So much of present day unhappiness for my clients is due to past events that are completely over and done with. This is deeply frustrating, but it is utterly compelling—we can’t just drop that past pain by saying so, even as we realize that it does no good to keep having it. It’s like a cat that will start to complain and bother you as soon as you stop petting it, or a child that can’t be soothed. There’s always more.
What if we finally got to a point where there wasn’t any more? Where the pain as it was is entirely completed and done? We could look at that past experience with respect and honor, but we wouldn’t have to be in it anymore. It would be past.
Everyday on Facebook I receive well meaning quotations that imply we can do that just by willing it, but the truth is we don’t go to therapists and practitioners to be told to get over it. If that worked, we would have done that long ago. We’re not stupid!
Something is neurologically stuck; we can’t unplug the stream of painful associations. It’s on “go” and we don’t know where the off switch is.
When a gazelle is chased by a predator, its stress response is fully on.

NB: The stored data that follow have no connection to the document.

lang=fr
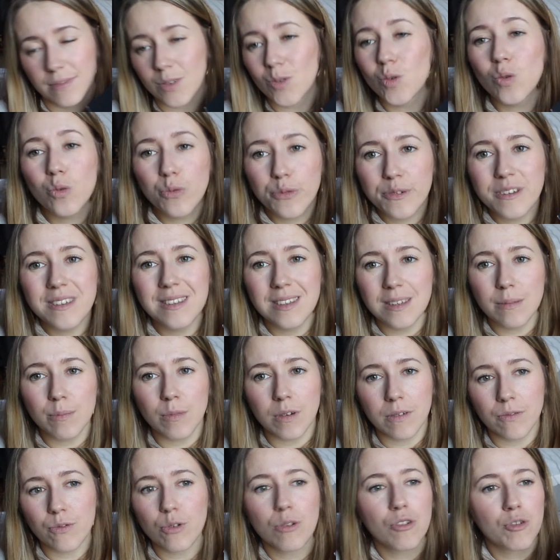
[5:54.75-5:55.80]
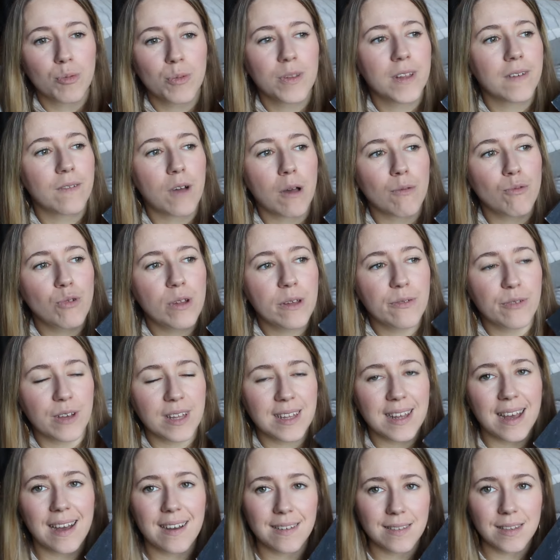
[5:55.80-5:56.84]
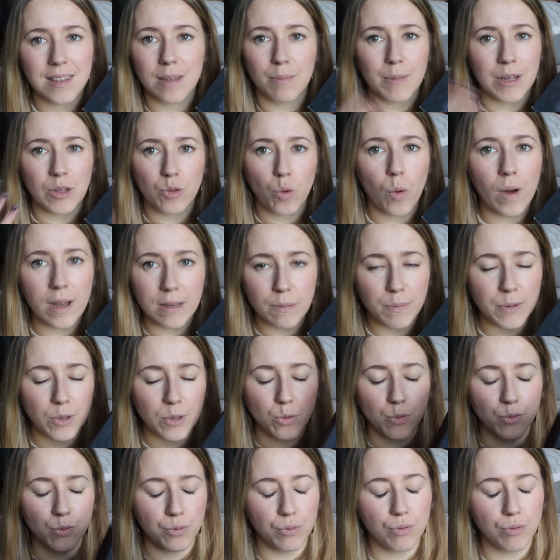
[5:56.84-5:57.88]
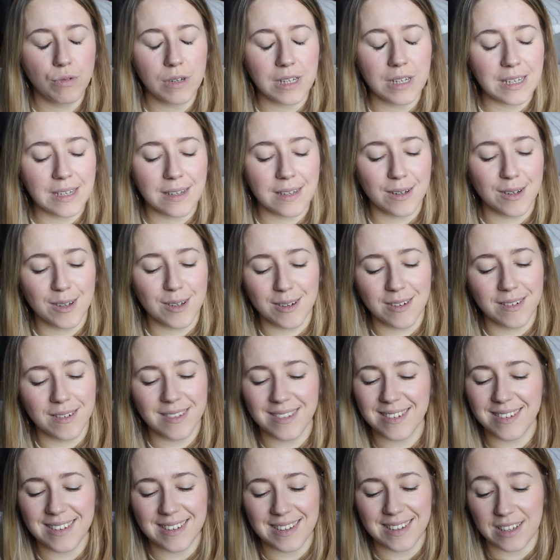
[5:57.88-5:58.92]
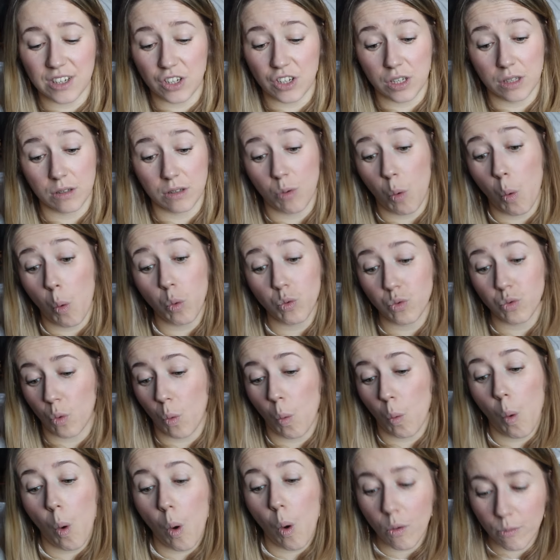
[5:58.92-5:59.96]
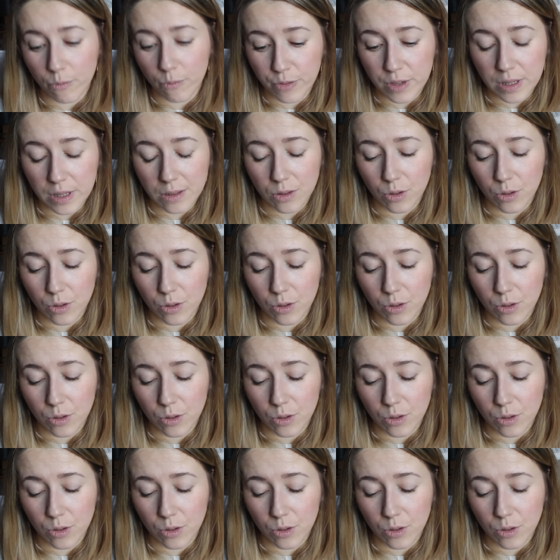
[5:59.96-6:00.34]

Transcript: oufissime. Franchement, d'avoir vu les fan art, ça m'a trop hypé de fou euh, et, j'ai trop trop envie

But when the predator is evaded and the threat is over, its neurology is designed to reset and allow complete relaxation. The threat is now in the past. Back to grazing!
In Neuro-Linguistic Programming (NLP), that’s what we do. We let your neurology know it’s all over. It’s never been your fault that the pain has persisted—truly, it’s kind of a bug in human brains, the result of traumatic childhood imprints that has a hard time being flushed out (gazelles just don’t have the neurology to have traumatic childhood imprints—are you jealous?).
But these imprints can be rewired, and as it turns out, it’s not really difficult to do. It may take a little while, but it’s not hard. We just let your brain know, it’s over, it’s done, good job for making it through, but now is different, and we can have a human’s version of grazing—happiness, strength, and readiness for life.